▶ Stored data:
______________________________
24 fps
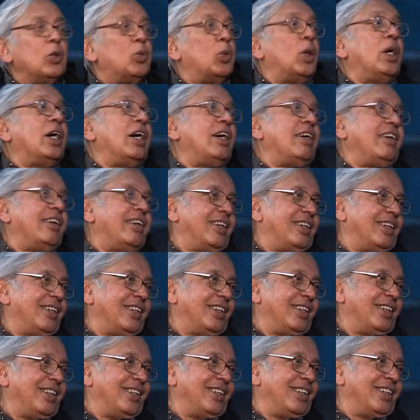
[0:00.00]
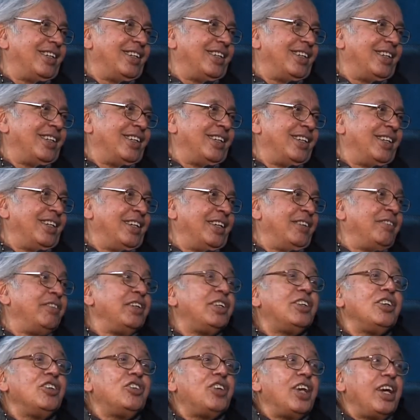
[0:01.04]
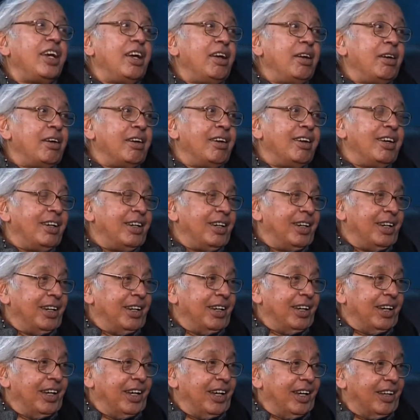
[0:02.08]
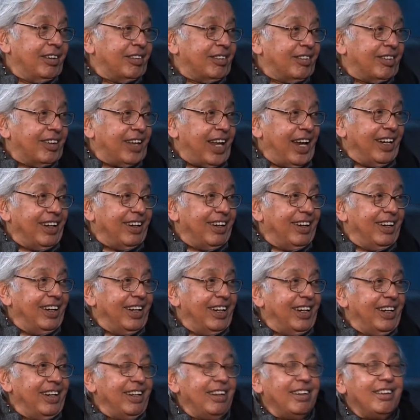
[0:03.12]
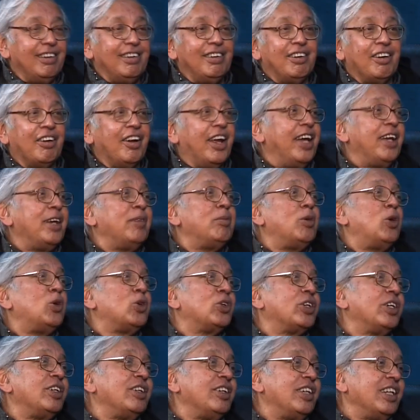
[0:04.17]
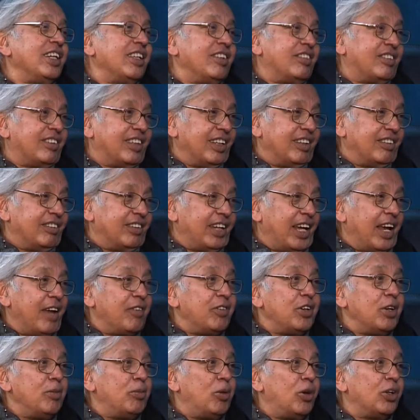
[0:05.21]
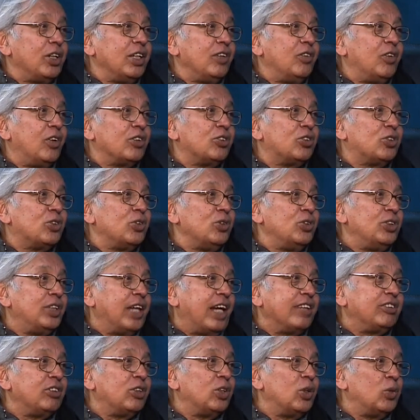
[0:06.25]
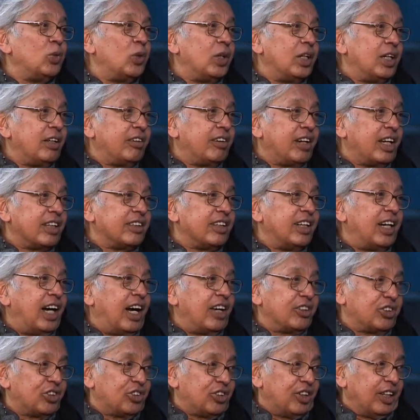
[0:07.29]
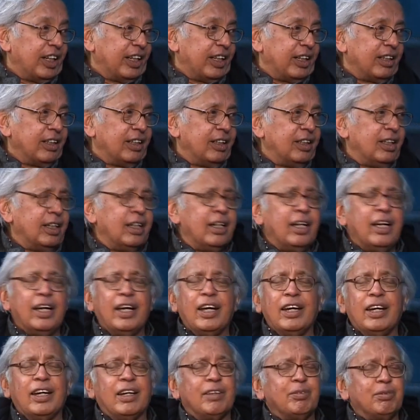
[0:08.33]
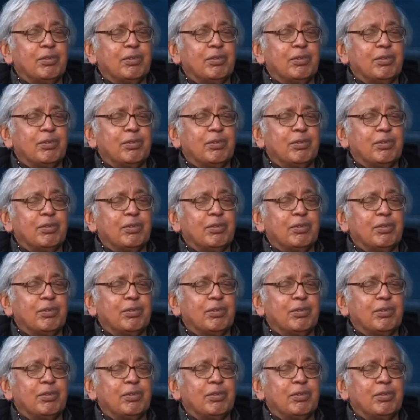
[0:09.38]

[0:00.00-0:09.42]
world, which is a slightly rare emotion these days. Everybody wants to judge the world rather harshly and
______________________________
▶ What is being asked: Leave out every picture and copy the rest of the records exactly.

▶ Output:
24 fps
[0:00.00]
[0:01.04]
[0:02.08]
[0:03.12]
[0:04.17]
[0:05.21]
[0:06.25]
[0:07.29]
[0:08.33]
[0:09.38]

[0:00.00-0:09.42]
world, which is a slightly rare emotion these days. Everybody wants to judge the world rather harshly and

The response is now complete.